#### Activity:
Each and every line below goes into your answer unchanged, but leave out the images.

====

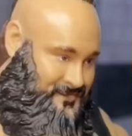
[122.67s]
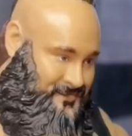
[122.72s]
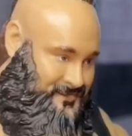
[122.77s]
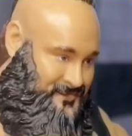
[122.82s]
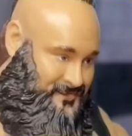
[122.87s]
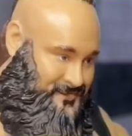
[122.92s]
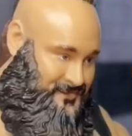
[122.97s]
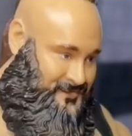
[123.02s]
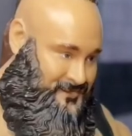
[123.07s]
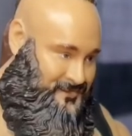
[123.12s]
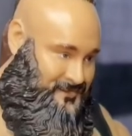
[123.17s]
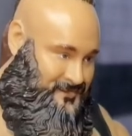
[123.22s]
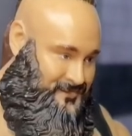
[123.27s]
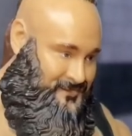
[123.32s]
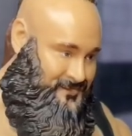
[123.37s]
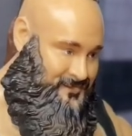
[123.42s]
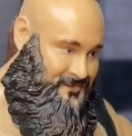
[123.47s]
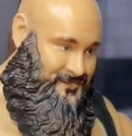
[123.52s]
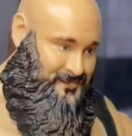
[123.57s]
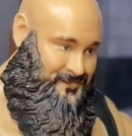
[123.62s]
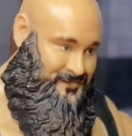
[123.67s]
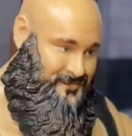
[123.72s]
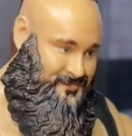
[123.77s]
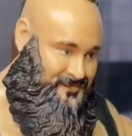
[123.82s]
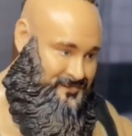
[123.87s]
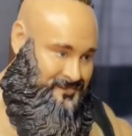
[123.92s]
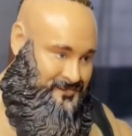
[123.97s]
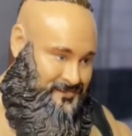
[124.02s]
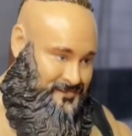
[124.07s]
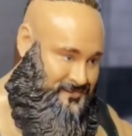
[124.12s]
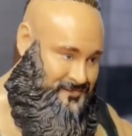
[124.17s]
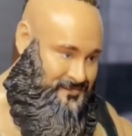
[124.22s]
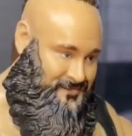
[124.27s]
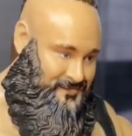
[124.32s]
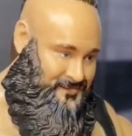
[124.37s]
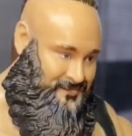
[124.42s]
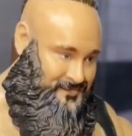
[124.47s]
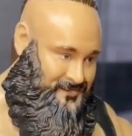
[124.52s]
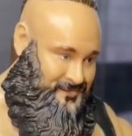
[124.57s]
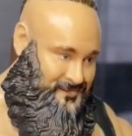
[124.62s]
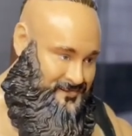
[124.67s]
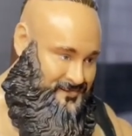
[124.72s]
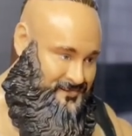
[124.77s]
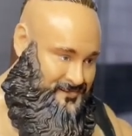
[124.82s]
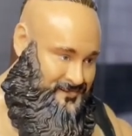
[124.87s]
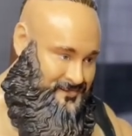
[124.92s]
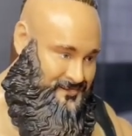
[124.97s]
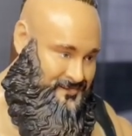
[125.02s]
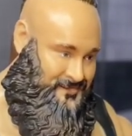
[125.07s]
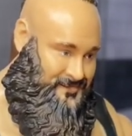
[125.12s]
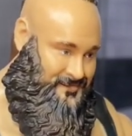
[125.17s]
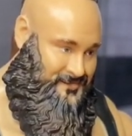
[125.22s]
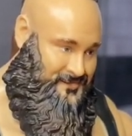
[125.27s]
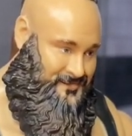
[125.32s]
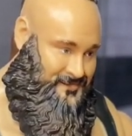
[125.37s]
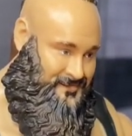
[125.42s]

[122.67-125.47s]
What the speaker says: (no one is talking)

====

#### Result of this task:
[122.67s]
[122.72s]
[122.77s]
[122.82s]
[122.87s]
[122.92s]
[122.97s]
[123.02s]
[123.07s]
[123.12s]
[123.17s]
[123.22s]
[123.27s]
[123.32s]
[123.37s]
[123.42s]
[123.47s]
[123.52s]
[123.57s]
[123.62s]
[123.67s]
[123.72s]
[123.77s]
[123.82s]
[123.87s]
[123.92s]
[123.97s]
[124.02s]
[124.07s]
[124.12s]
[124.17s]
[124.22s]
[124.27s]
[124.32s]
[124.37s]
[124.42s]
[124.47s]
[124.52s]
[124.57s]
[124.62s]
[124.67s]
[124.72s]
[124.77s]
[124.82s]
[124.87s]
[124.92s]
[124.97s]
[125.02s]
[125.07s]
[125.12s]
[125.17s]
[125.22s]
[125.27s]
[125.32s]
[125.37s]
[125.42s]

[122.67-125.47s]
What the speaker says: (no one is talking)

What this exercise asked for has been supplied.